▶ [To do]: Take the lines below from the one with "(2256.09 s)" through the one with "(2257.13 s)" and print only them, exactly. Don't print the pictures.

[Dataset entries]
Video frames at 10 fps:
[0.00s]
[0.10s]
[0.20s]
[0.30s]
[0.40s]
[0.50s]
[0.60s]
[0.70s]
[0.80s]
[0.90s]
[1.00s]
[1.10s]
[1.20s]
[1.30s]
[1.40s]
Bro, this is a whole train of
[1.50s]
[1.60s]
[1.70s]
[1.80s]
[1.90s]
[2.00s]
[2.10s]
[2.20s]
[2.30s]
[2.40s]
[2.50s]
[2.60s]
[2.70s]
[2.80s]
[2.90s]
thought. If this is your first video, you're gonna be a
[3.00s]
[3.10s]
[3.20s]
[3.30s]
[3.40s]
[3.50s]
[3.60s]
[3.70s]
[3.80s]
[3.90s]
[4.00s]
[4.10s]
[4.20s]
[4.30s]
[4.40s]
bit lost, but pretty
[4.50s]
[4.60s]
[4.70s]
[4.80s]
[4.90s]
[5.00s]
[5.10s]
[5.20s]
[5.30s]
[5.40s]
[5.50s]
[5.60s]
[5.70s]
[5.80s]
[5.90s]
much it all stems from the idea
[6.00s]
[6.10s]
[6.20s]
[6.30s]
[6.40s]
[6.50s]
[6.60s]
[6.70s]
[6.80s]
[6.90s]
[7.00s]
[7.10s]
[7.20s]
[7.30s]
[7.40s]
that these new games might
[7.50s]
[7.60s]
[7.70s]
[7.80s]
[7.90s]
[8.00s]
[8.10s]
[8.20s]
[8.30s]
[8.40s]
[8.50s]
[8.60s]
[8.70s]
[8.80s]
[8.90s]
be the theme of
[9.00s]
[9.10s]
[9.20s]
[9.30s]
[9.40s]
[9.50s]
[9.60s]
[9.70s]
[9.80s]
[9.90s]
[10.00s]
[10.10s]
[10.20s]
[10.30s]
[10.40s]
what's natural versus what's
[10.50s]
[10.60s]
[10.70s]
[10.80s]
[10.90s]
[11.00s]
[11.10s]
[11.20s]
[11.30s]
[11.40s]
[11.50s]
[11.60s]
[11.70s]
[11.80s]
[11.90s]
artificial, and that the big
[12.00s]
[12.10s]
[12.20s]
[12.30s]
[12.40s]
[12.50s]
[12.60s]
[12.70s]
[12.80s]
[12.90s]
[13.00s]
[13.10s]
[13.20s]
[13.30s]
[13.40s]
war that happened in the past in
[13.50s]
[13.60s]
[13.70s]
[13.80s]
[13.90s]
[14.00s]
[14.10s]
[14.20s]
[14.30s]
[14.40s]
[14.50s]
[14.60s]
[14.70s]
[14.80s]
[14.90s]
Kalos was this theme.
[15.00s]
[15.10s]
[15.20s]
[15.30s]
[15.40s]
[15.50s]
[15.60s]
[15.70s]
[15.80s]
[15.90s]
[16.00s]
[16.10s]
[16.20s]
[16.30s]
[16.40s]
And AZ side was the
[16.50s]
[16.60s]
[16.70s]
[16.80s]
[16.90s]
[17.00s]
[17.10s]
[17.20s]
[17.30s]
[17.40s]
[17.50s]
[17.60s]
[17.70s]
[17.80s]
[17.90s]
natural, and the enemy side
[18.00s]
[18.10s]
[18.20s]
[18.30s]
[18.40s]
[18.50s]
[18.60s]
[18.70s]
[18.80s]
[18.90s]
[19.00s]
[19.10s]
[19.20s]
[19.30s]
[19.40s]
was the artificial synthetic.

* * *

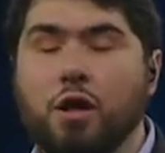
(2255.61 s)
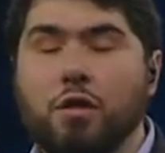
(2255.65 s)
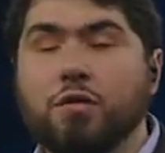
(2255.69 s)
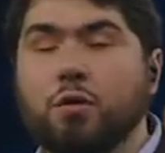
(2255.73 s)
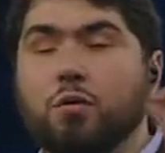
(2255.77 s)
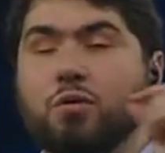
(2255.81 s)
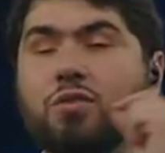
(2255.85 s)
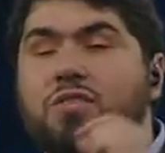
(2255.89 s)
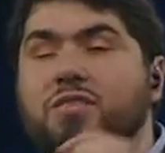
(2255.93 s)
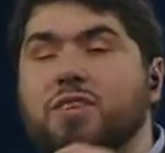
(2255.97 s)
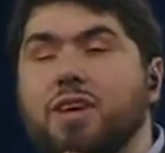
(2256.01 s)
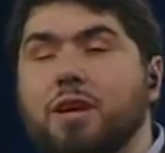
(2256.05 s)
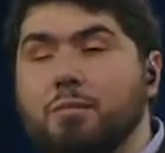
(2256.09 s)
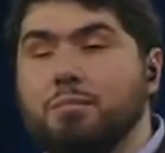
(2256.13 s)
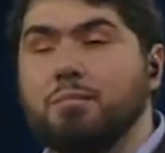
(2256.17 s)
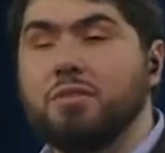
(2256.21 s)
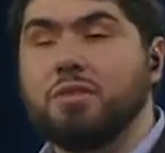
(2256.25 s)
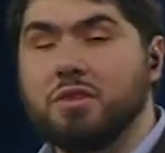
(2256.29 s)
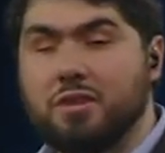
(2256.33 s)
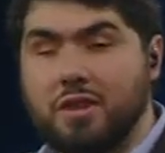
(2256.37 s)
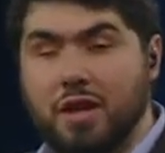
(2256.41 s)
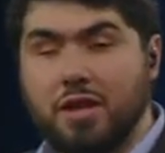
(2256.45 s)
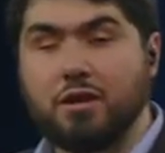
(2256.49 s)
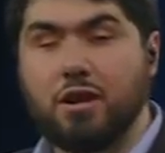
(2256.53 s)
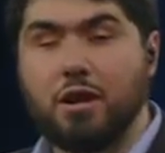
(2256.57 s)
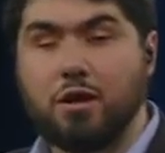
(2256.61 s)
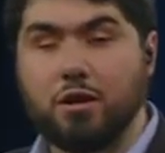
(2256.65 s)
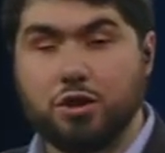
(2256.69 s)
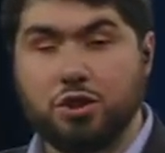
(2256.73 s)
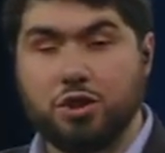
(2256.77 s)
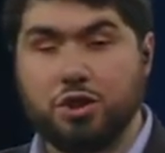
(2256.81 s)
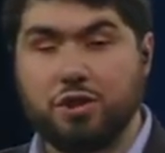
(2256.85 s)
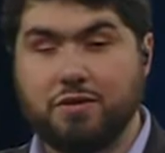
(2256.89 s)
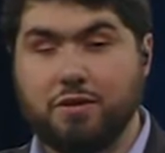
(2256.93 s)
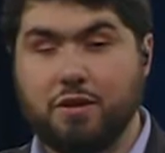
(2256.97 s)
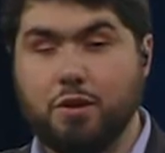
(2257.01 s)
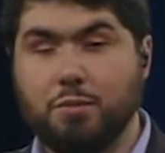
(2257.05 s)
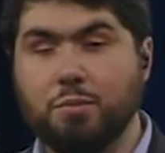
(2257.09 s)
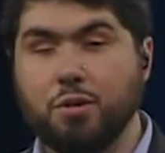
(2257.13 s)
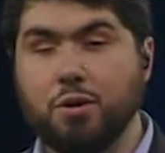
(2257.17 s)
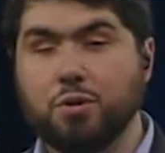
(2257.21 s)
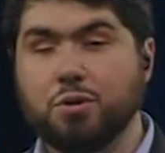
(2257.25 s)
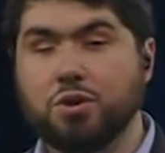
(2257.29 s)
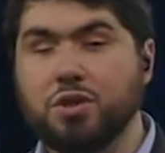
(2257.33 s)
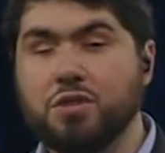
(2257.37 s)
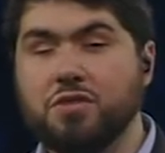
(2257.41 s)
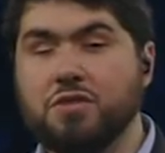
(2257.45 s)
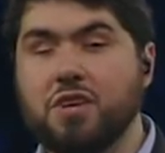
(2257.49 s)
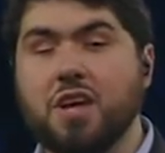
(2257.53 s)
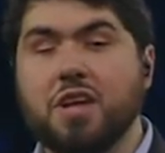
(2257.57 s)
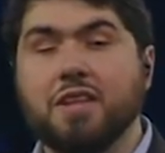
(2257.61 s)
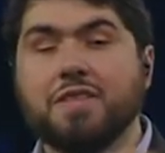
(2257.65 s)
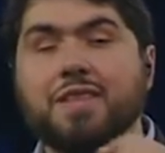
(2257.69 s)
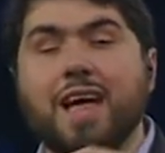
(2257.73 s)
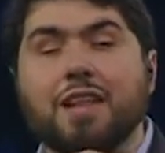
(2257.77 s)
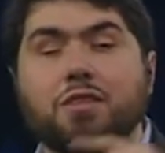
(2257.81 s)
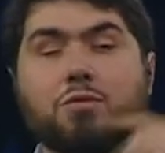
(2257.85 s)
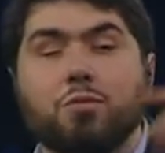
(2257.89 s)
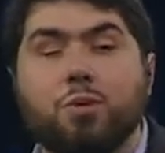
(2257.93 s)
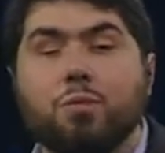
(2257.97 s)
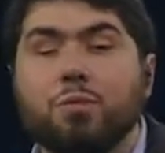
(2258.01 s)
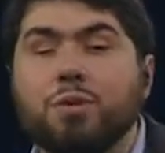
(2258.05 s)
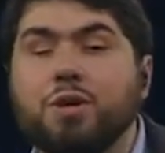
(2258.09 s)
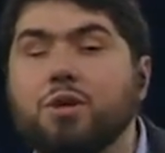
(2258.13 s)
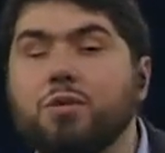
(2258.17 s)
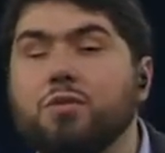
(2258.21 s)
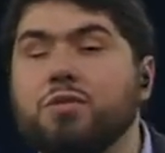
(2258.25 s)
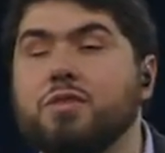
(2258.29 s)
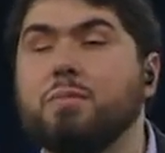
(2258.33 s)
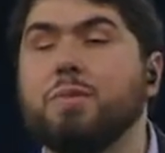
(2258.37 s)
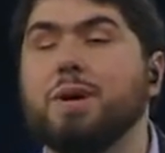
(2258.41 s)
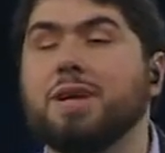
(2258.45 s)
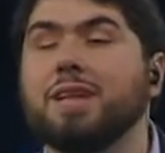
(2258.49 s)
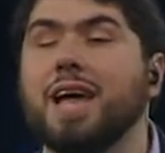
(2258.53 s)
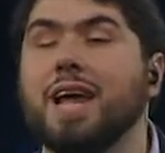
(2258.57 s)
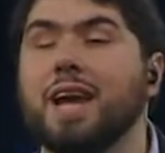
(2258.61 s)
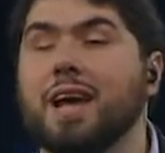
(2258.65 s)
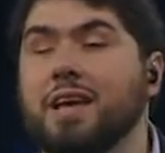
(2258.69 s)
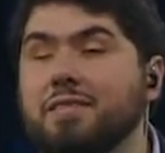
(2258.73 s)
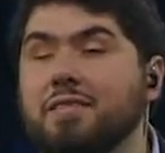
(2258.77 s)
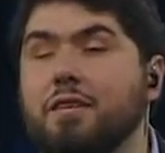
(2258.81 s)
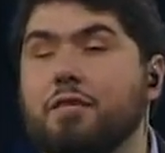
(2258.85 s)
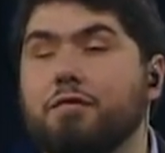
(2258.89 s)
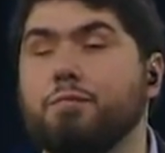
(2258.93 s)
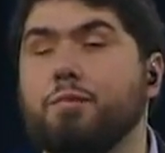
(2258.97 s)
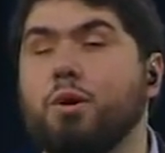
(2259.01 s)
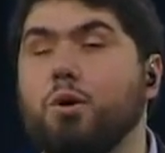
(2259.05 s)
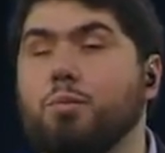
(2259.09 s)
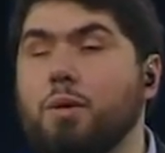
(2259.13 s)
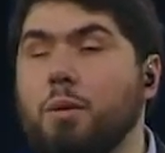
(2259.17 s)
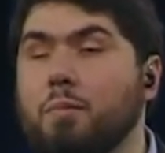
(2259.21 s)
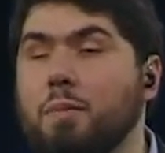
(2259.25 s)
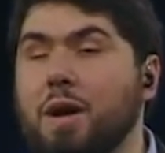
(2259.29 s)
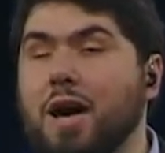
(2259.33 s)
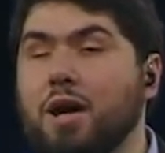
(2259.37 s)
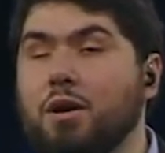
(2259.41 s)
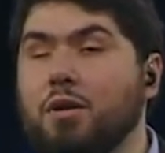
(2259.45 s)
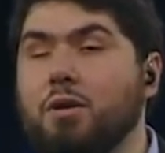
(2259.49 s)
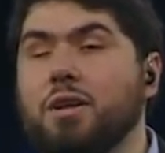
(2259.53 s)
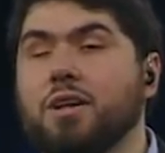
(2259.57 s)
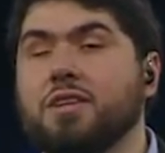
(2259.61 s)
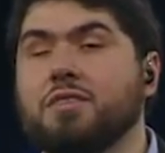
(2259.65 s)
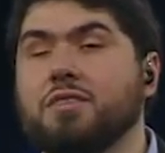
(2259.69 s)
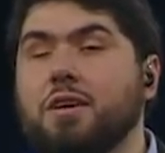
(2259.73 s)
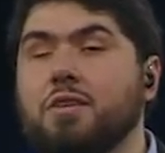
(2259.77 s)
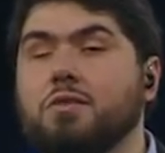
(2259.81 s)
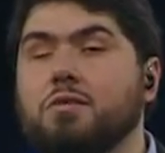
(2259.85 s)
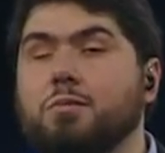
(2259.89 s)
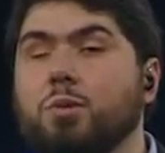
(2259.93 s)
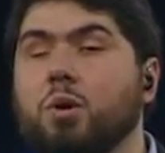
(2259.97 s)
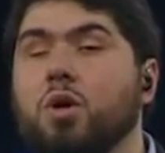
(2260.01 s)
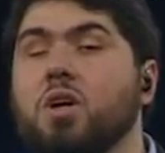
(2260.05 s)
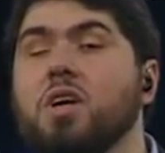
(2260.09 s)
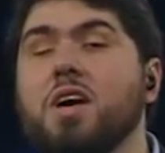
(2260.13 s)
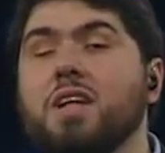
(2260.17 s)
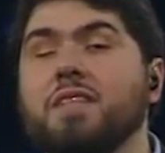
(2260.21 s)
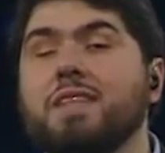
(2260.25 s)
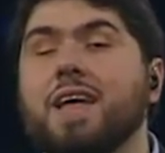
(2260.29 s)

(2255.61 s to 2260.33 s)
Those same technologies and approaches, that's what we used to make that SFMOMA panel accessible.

▶ [Solved problem]:
(2256.09 s)
(2256.13 s)
(2256.17 s)
(2256.21 s)
(2256.25 s)
(2256.29 s)
(2256.33 s)
(2256.37 s)
(2256.41 s)
(2256.45 s)
(2256.49 s)
(2256.53 s)
(2256.57 s)
(2256.61 s)
(2256.65 s)
(2256.69 s)
(2256.73 s)
(2256.77 s)
(2256.81 s)
(2256.85 s)
(2256.89 s)
(2256.93 s)
(2256.97 s)
(2257.01 s)
(2257.05 s)
(2257.09 s)
(2257.13 s)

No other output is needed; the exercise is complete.